__Problem requirements__. Transcribe each entry exactly; skip the images.

__Extracted material__.
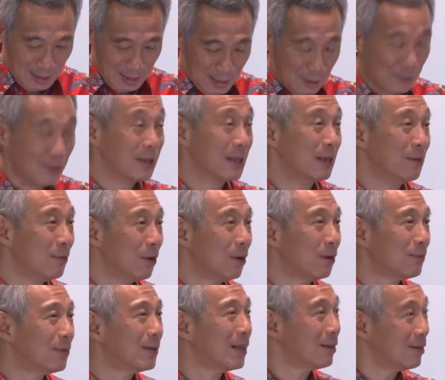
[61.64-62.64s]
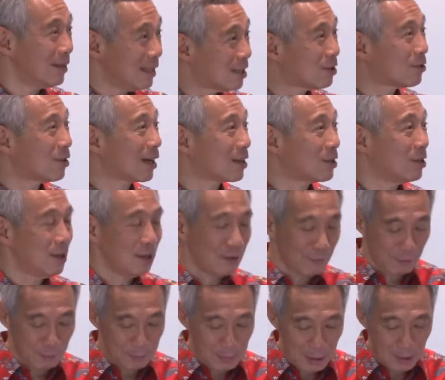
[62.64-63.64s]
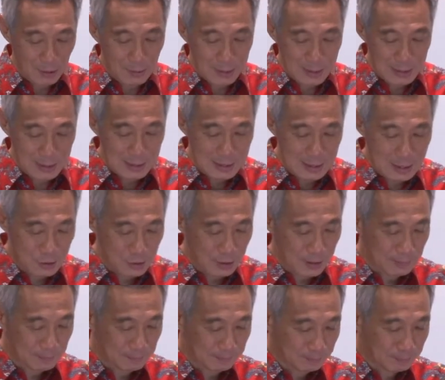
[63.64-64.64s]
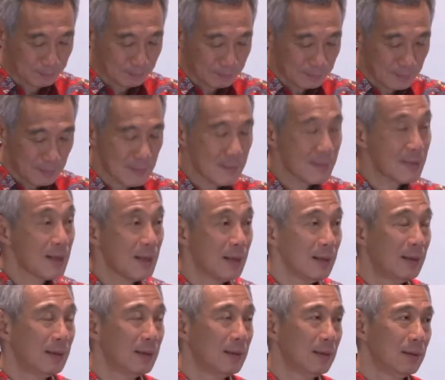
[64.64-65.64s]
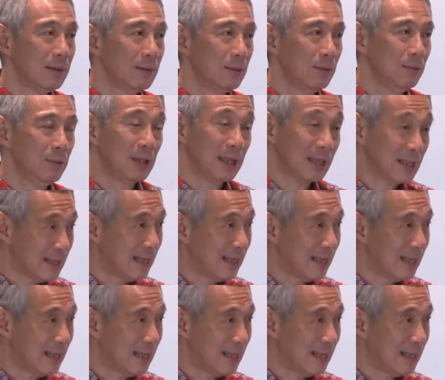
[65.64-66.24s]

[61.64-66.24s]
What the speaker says: I was involved in the restructuring of the power industry, which has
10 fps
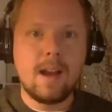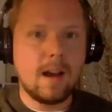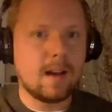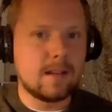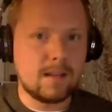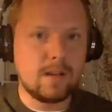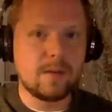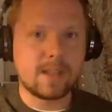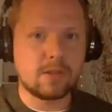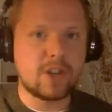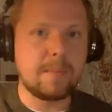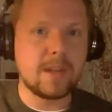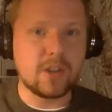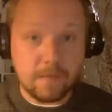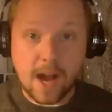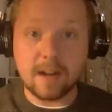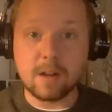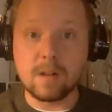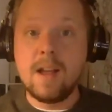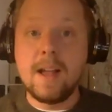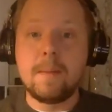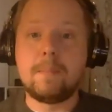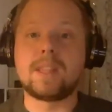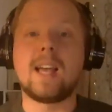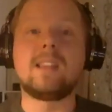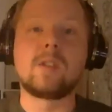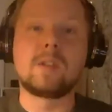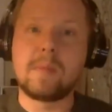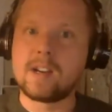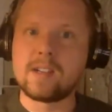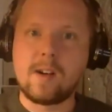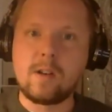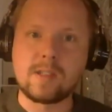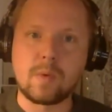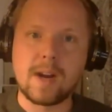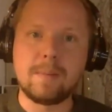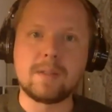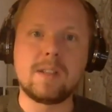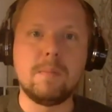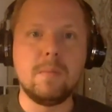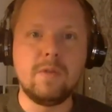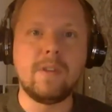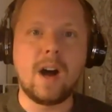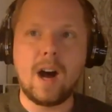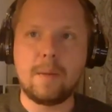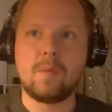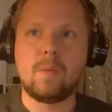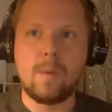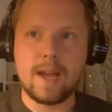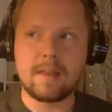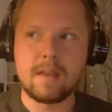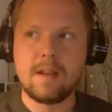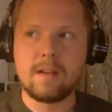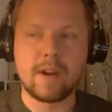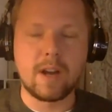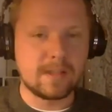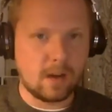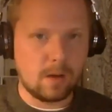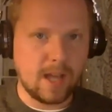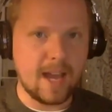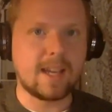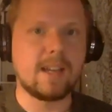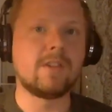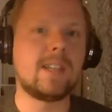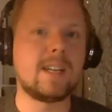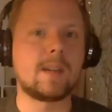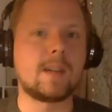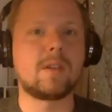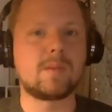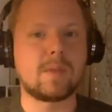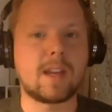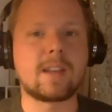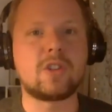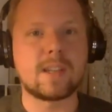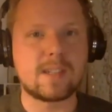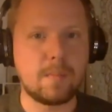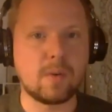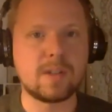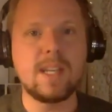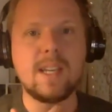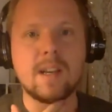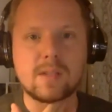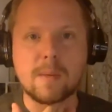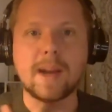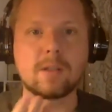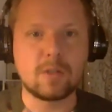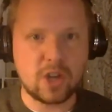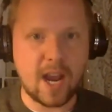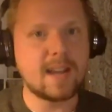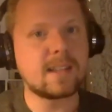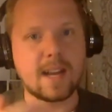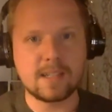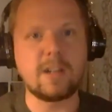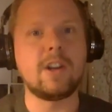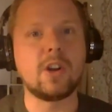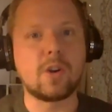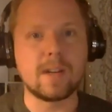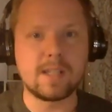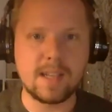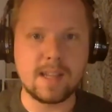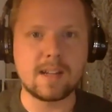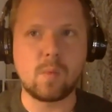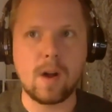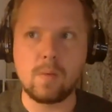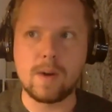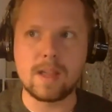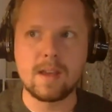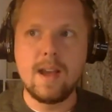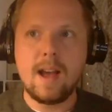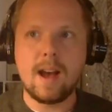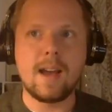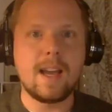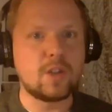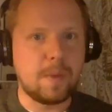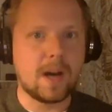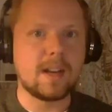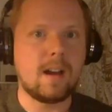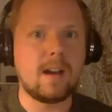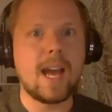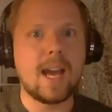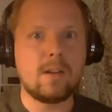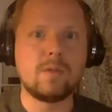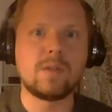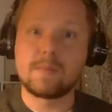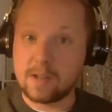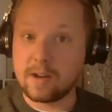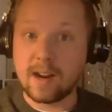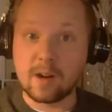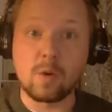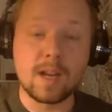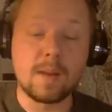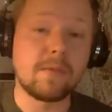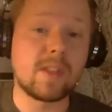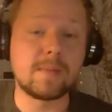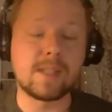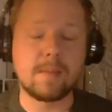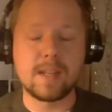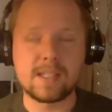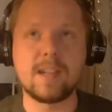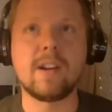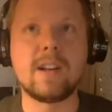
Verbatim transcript: uh, the U S L Championship final, but then those players also were able to move up with Real Salt Lake. And you're seeing some of those with like the Justin Portillos, the Michael Changs. Next year, you're going to see that as well with uh, Andrew Putna, who started at goalkeeper for them some this year.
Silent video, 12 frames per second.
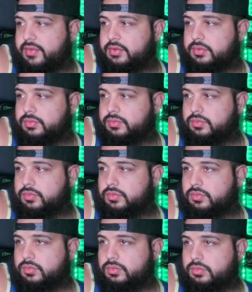
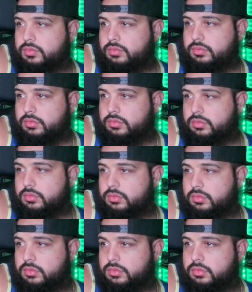
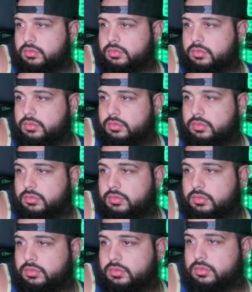
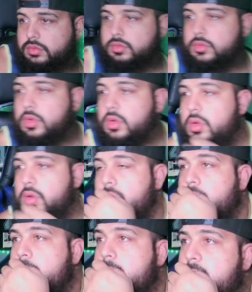
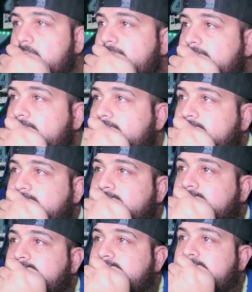
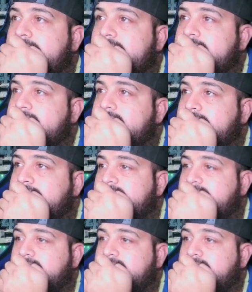Nobody speaks.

__Response below__.
[61.64-62.64s]
[62.64-63.64s]
[63.64-64.64s]
[64.64-65.64s]
[65.64-66.24s]

[61.64-66.24s]
What the speaker says: I was involved in the restructuring of the power industry, which has
10 fps
Verbatim transcript: uh, the U S L Championship final, but then those players also were able to move up with Real Salt Lake. And you're seeing some of those with like the Justin Portillos, the Michael Changs. Next year, you're going to see that as well with uh, Andrew Putna, who started at goalkeeper for them some this year.
Silent video, 12 frames per second.
Nobody speaks.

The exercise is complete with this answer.